- **Task directions**
Exclude the pictures from your copy, and reproduce each entry below verbatim.

(Records provided)

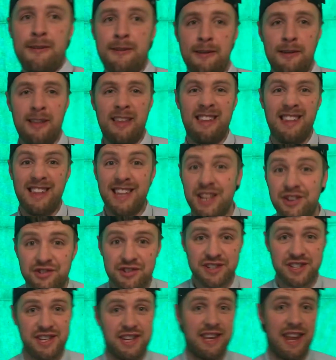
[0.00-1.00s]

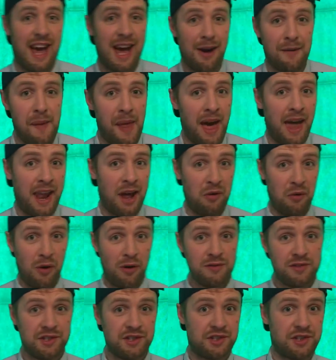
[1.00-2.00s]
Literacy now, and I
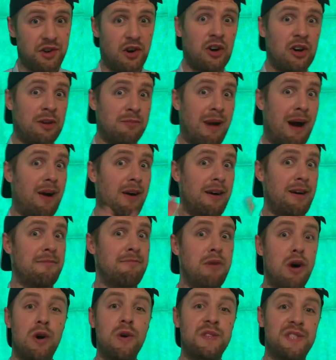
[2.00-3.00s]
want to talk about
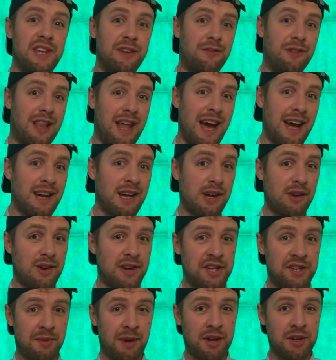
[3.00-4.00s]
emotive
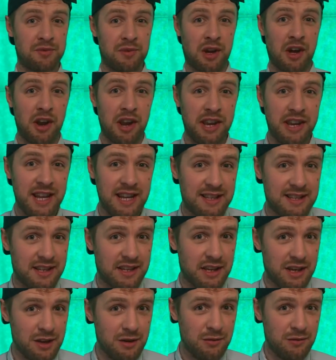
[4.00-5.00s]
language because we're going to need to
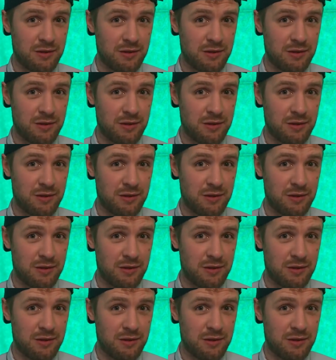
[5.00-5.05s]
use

(End Records provided)

- **Task answer**
[0.00-1.00s]

[1.00-2.00s]
Literacy now, and I
[2.00-3.00s]
want to talk about
[3.00-4.00s]
emotive
[4.00-5.00s]
language because we're going to need to
[5.00-5.05s]
use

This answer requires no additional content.